**SUPPLIED RECORDS**
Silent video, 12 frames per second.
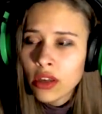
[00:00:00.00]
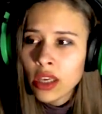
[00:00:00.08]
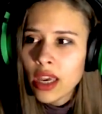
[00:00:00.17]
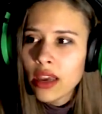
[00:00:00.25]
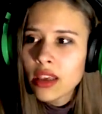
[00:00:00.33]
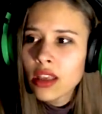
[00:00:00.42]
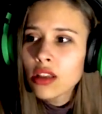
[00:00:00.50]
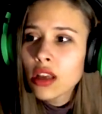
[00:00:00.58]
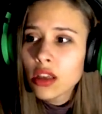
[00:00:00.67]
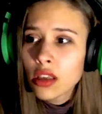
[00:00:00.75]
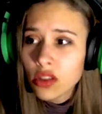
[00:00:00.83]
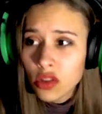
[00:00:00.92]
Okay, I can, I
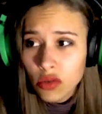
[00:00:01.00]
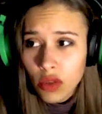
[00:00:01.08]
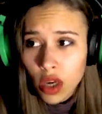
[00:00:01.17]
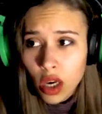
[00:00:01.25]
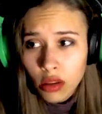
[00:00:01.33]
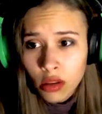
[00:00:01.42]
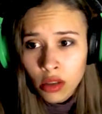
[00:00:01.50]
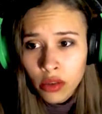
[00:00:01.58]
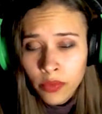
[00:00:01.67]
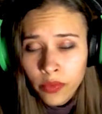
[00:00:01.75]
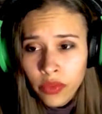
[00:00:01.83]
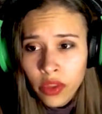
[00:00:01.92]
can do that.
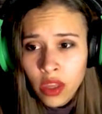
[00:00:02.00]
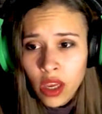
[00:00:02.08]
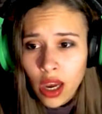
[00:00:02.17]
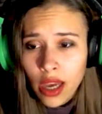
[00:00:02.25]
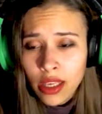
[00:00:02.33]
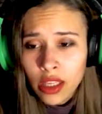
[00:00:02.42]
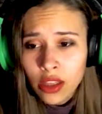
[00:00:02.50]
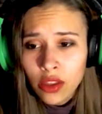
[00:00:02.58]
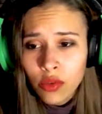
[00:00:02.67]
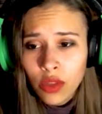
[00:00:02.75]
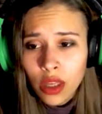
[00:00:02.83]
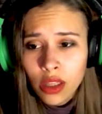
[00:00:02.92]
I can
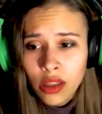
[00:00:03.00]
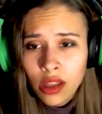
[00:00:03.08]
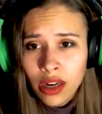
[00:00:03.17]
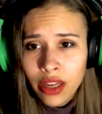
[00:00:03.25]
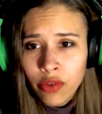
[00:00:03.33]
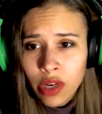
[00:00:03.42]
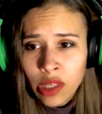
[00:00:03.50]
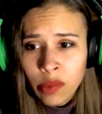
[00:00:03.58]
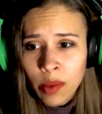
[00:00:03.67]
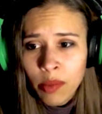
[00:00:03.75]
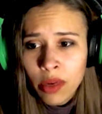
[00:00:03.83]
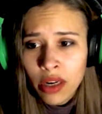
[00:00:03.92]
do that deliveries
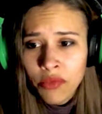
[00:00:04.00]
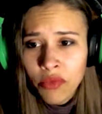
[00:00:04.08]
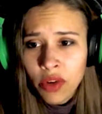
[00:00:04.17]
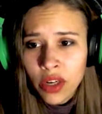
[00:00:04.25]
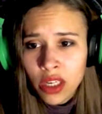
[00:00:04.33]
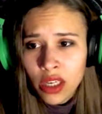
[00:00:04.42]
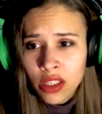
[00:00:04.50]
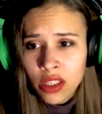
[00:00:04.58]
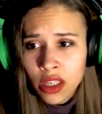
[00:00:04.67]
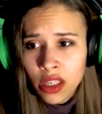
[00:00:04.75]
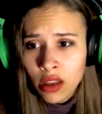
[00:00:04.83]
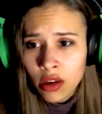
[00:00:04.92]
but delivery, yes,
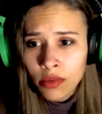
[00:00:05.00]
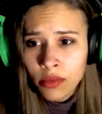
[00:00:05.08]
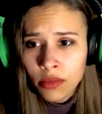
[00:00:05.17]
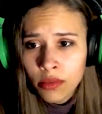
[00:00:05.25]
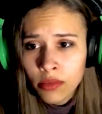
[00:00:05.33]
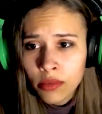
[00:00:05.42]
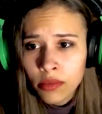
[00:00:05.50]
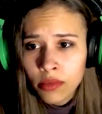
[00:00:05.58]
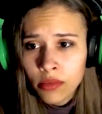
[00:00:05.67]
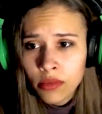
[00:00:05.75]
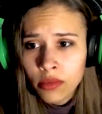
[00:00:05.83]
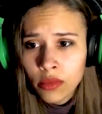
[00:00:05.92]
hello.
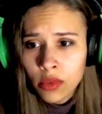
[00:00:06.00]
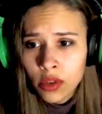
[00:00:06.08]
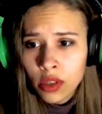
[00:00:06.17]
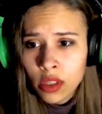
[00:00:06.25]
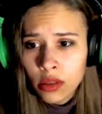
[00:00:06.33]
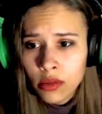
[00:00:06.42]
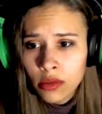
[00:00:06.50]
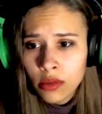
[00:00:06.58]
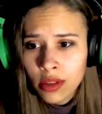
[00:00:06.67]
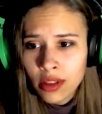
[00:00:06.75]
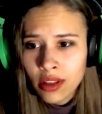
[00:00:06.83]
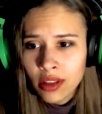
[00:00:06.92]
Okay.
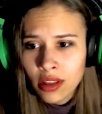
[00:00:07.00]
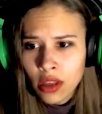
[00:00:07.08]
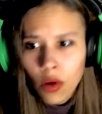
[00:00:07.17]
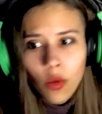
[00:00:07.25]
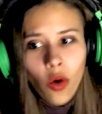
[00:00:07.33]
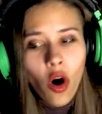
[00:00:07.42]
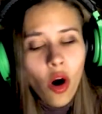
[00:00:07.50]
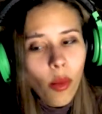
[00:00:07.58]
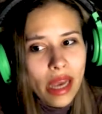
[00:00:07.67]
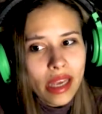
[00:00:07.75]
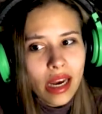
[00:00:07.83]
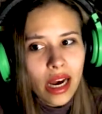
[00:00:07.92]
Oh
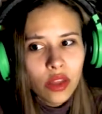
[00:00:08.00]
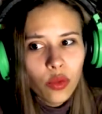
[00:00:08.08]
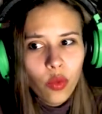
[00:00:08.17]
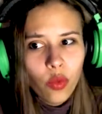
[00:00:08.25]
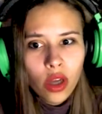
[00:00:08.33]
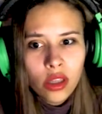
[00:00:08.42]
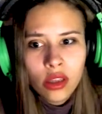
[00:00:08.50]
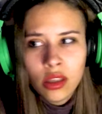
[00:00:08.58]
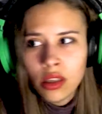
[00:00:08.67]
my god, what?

==

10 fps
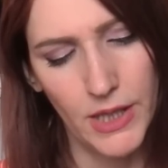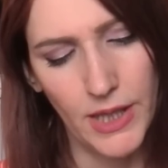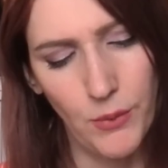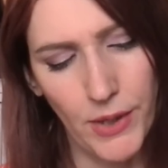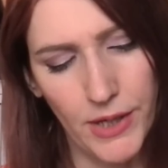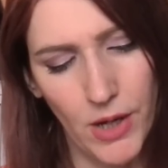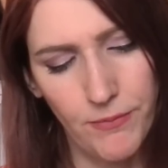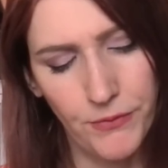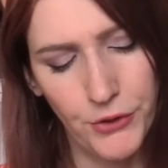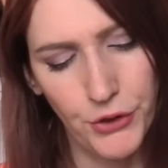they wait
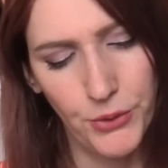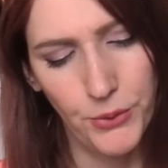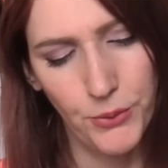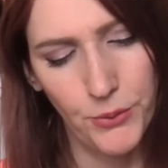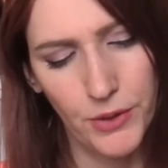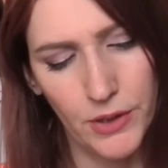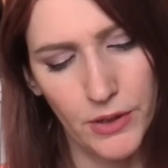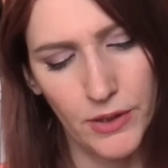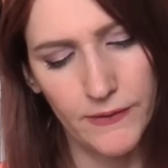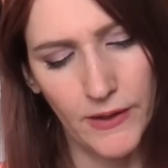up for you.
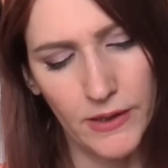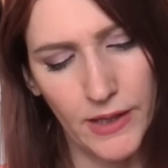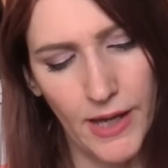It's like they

**TO DO**
Your answer is the exact run of lines above from the one with "[00:00:01.58]" through the one with "[00:00:06.58]", both ends included, minus any picture.

**TASK RESULT**
[00:00:01.58]
[00:00:01.67]
[00:00:01.75]
[00:00:01.83]
[00:00:01.92]
can do that.
[00:00:02.00]
[00:00:02.08]
[00:00:02.17]
[00:00:02.25]
[00:00:02.33]
[00:00:02.42]
[00:00:02.50]
[00:00:02.58]
[00:00:02.67]
[00:00:02.75]
[00:00:02.83]
[00:00:02.92]
I can
[00:00:03.00]
[00:00:03.08]
[00:00:03.17]
[00:00:03.25]
[00:00:03.33]
[00:00:03.42]
[00:00:03.50]
[00:00:03.58]
[00:00:03.67]
[00:00:03.75]
[00:00:03.83]
[00:00:03.92]
do that deliveries
[00:00:04.00]
[00:00:04.08]
[00:00:04.17]
[00:00:04.25]
[00:00:04.33]
[00:00:04.42]
[00:00:04.50]
[00:00:04.58]
[00:00:04.67]
[00:00:04.75]
[00:00:04.83]
[00:00:04.92]
but delivery, yes,
[00:00:05.00]
[00:00:05.08]
[00:00:05.17]
[00:00:05.25]
[00:00:05.33]
[00:00:05.42]
[00:00:05.50]
[00:00:05.58]
[00:00:05.67]
[00:00:05.75]
[00:00:05.83]
[00:00:05.92]
hello.
[00:00:06.00]
[00:00:06.08]
[00:00:06.17]
[00:00:06.25]
[00:00:06.33]
[00:00:06.42]
[00:00:06.50]
[00:00:06.58]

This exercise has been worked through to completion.